Answer D: Whatever may be the needed changes in the educational sphere, they will be done and properly settled, if they are up to the proper persons. Everything depends on the fact whether or not the Prime Minister, the Minister of education and/or the Rector of our University are a nice guy or not.

This may be called "the bias to personalize" the problems and their solutions. Very wide spread among our university community. It may be subdivided into two ramifications:
a) A variation of the theme "nothing depends on me, nothing depends on us".
b) The worse is that some persons, who occupy eminent political or academic positions, not only share this opinion - of course, this time in the arrangement "everything depends on me, everything depends on us", but act and make important decisions, lead by the worst form of "the bias to personalization": often they are motivated not by analytical, legislative, historical and institutional considerations, but by their personal attitude to another person in the political or academic hierarchy.

Answer E: We need changes in the academic community as well, and it is high time to start them. We must begin by the change of the legislative base and afterwards we have to adhere strictly to the supremacy of the educational laws. But these educational norms have to confirm with the century-long European tradition and the modern legislation of the EC-countries. All remnants from the totalitarian times have to be eradicated from them.

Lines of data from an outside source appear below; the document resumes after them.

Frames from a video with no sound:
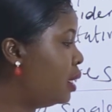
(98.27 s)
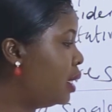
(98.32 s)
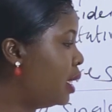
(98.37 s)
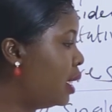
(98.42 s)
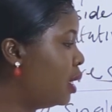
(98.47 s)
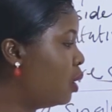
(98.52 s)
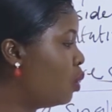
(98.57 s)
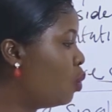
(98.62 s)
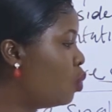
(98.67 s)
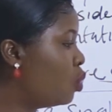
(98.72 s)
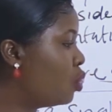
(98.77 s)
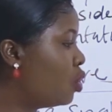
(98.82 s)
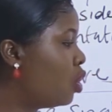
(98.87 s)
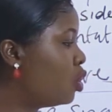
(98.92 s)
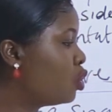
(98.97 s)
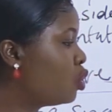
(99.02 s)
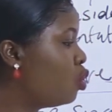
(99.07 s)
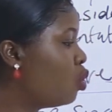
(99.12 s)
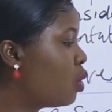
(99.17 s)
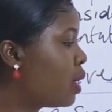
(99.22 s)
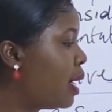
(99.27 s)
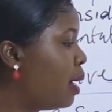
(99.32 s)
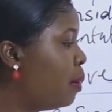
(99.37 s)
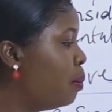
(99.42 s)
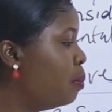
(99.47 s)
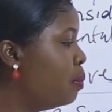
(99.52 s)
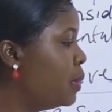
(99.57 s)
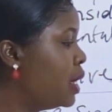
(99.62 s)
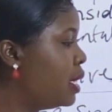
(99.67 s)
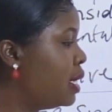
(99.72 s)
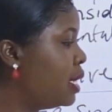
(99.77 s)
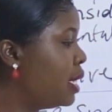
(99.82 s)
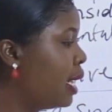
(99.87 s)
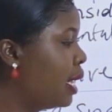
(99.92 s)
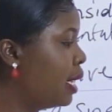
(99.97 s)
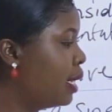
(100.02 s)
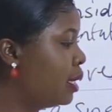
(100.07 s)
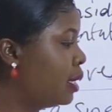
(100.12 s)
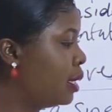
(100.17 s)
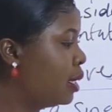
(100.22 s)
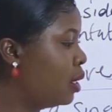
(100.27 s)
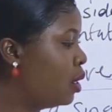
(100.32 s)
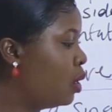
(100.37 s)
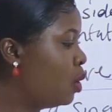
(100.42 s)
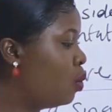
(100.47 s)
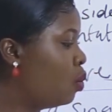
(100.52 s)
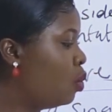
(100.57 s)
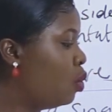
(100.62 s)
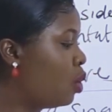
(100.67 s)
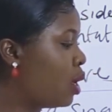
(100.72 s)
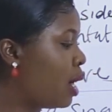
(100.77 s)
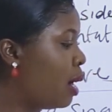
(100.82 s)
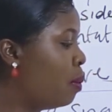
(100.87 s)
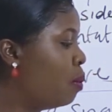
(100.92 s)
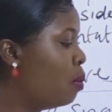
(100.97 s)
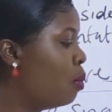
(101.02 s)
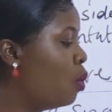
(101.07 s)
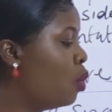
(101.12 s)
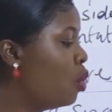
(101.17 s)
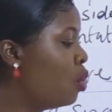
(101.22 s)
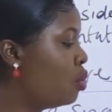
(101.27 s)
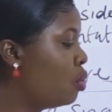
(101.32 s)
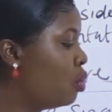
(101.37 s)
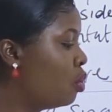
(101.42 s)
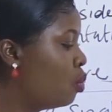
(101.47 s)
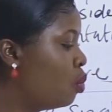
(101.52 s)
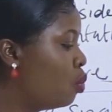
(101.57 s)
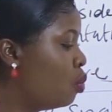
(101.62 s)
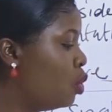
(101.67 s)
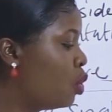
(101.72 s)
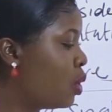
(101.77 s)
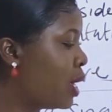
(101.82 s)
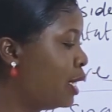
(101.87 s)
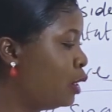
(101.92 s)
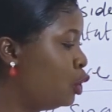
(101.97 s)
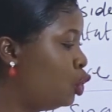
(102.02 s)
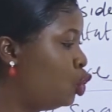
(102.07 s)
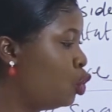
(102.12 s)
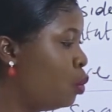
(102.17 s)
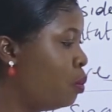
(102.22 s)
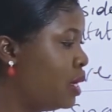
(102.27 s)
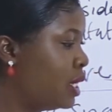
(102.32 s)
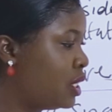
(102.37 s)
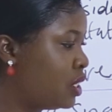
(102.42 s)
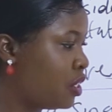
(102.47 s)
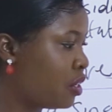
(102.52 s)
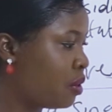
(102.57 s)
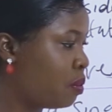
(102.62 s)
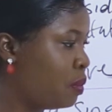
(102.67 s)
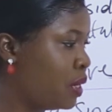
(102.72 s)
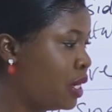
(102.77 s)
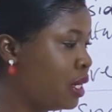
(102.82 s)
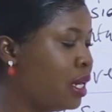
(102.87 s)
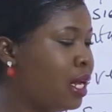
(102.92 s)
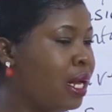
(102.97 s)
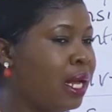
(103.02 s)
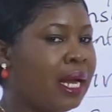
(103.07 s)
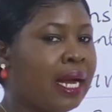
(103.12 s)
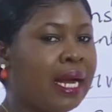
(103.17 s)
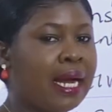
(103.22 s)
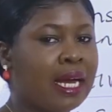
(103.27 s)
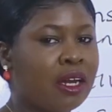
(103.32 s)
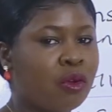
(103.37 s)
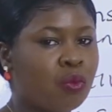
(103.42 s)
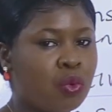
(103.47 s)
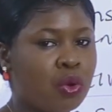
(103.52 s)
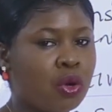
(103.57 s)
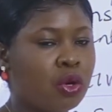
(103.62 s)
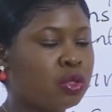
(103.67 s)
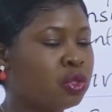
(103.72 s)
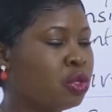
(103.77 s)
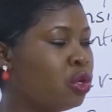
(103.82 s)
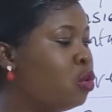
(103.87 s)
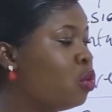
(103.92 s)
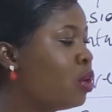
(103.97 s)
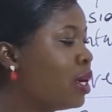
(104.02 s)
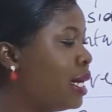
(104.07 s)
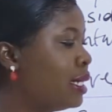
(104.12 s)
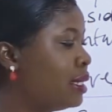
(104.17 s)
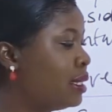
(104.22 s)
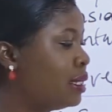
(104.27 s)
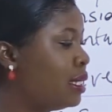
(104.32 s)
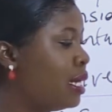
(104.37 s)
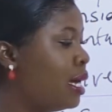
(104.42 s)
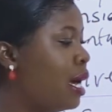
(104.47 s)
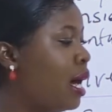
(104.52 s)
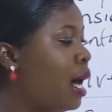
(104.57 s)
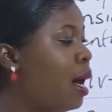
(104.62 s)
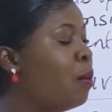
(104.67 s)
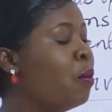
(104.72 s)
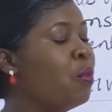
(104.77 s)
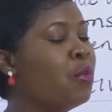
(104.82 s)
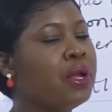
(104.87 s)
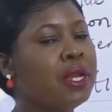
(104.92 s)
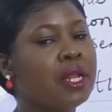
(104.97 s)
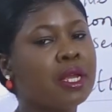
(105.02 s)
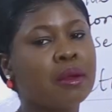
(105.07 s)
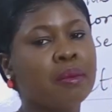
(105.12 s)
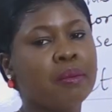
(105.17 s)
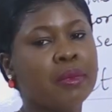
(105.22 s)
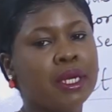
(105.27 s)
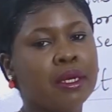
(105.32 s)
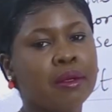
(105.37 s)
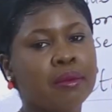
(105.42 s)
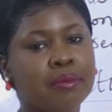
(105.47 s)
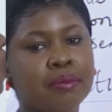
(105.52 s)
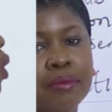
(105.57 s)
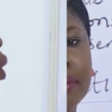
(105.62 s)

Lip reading: Then we'll also look at median, we'll look at mode, we'll look at geometric mean, and we also look at harmonic mean.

The rarest of all positions.

It is obvious that it will be much easier to gather the necessary material and to make some indisputable statements in respect of the first task. It will be much more difficult to carry one the investigation with regard to the second task, because here one steps on the slippery ground of the so-called 'psychology of the people'. Nevertheless, it is very interesting to examine this typology of the answers to the questions about the necessity of change in the academic sphere and the impact of this to the change of society as a whole.

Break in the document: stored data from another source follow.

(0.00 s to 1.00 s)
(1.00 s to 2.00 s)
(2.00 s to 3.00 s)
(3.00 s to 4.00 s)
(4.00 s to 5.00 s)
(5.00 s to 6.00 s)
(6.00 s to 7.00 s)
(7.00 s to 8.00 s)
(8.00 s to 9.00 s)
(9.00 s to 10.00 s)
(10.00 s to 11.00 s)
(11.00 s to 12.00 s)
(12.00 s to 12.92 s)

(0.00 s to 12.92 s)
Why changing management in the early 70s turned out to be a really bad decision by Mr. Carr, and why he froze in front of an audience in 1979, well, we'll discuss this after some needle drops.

What was described above in the schematic answers A, B, C, D and E to some degree represents the mentality of the influential academics and politicians in our country. Now I have the presupposition that the situation is similar in some of the other Balkan countries but for the time being, of course it is only a hypothesis.

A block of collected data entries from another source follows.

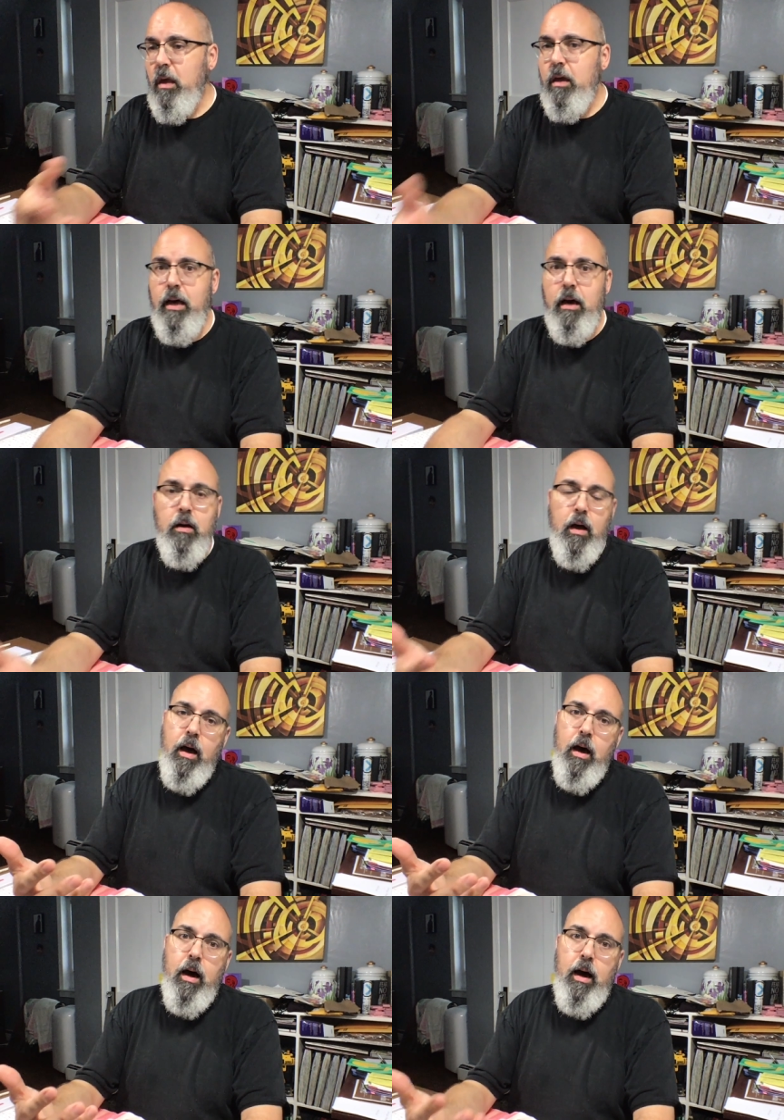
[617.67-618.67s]
Now,
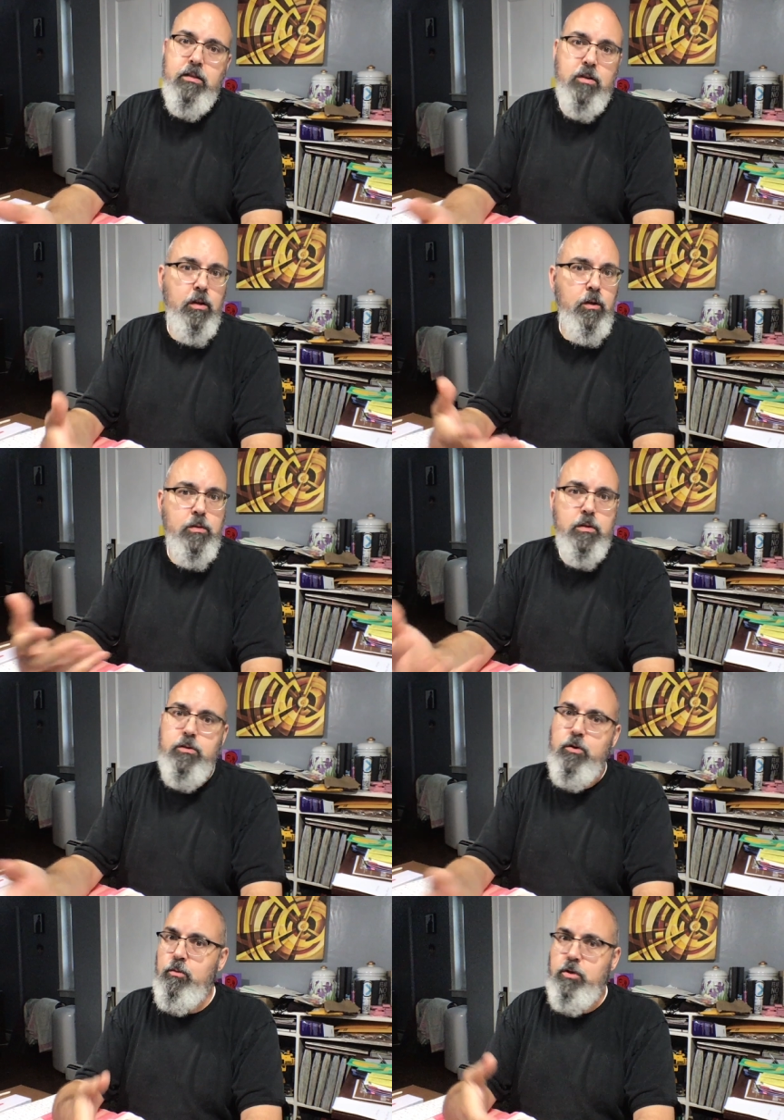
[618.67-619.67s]
I started using
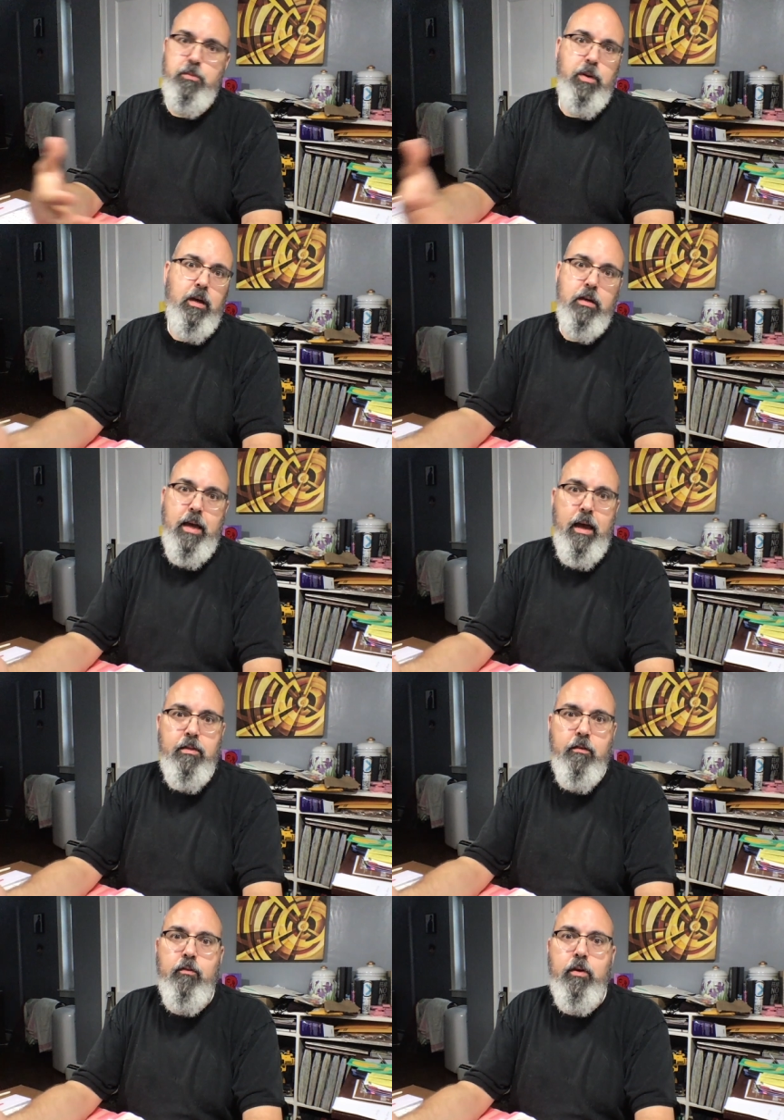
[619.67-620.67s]
Zoom just because I had
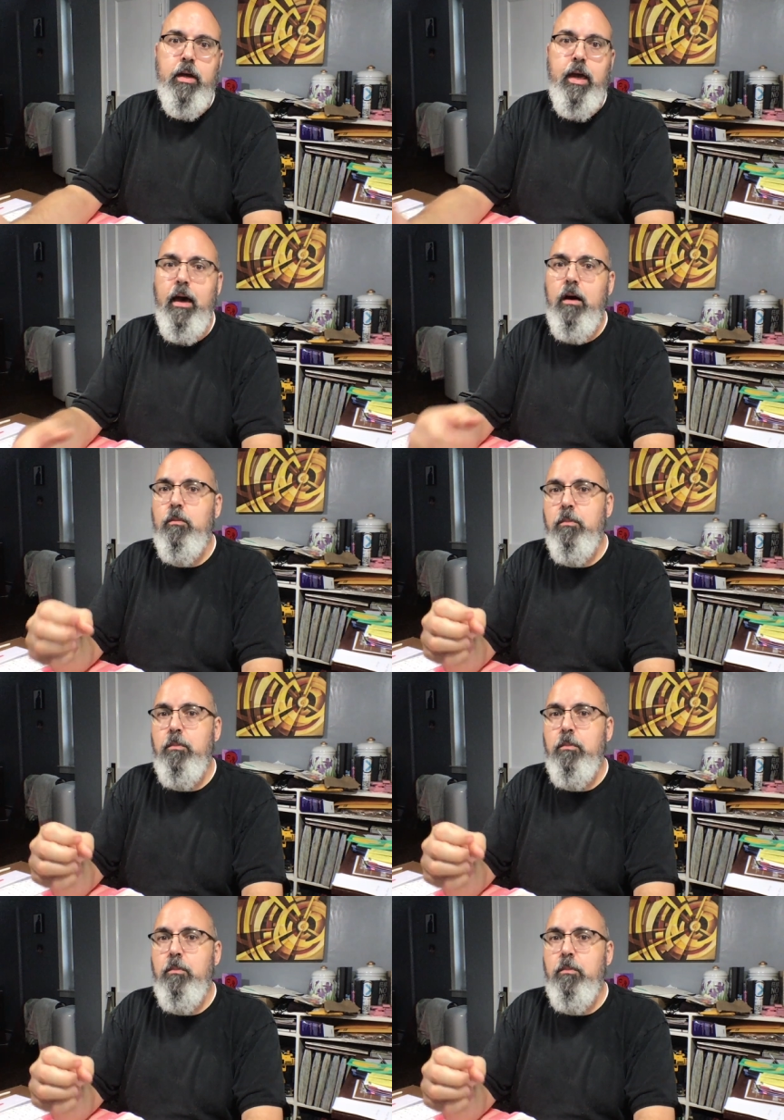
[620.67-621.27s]
the free account,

From the limited impressions I have I dare to state that maybe there are in other Balkan countries similar:

  • neglect to the importance of the university community in the life of society as a whole;
  • over-exaggeration of the role of political developments and their consequences on the university life and over-diminution of the role of the educational communities in the society;
  • lack of conviction that the universities have to change themselves and that the delay of this process influences the development of society negatively;
  • the same proportion: innovative minority versus inertial majority;
  • the same lack of respect for the legislative demands, which have to be obeyed and at the same time improved through discussion and legislative initiatives.
What is most important is that in respect to my country the guiltiness for all these lies almost entirely upon the academic and university communities: they got involved in all kinds of political, trade-unions', civic and professional events and problems in the past decade, but they failed to define and seek solutions to their immanent problems.

It seems to me that some of these claims may be expressed even with regard to Greece and Slovenia, which means that what we have in Bulgaria is not simply a consequence of the socialist, totalitarian past and the lower economic stage, on which we dwell now. Maybe there are some common Balkan biases that may explain why on the Balkans things do not happen like elsewhere. The universities may play an important role in the modernization of the societies in the countries of our region. The role of the modernization of the educational legislation is instrumental and indisputable. Not only for the educational communities but for the societies as a whole.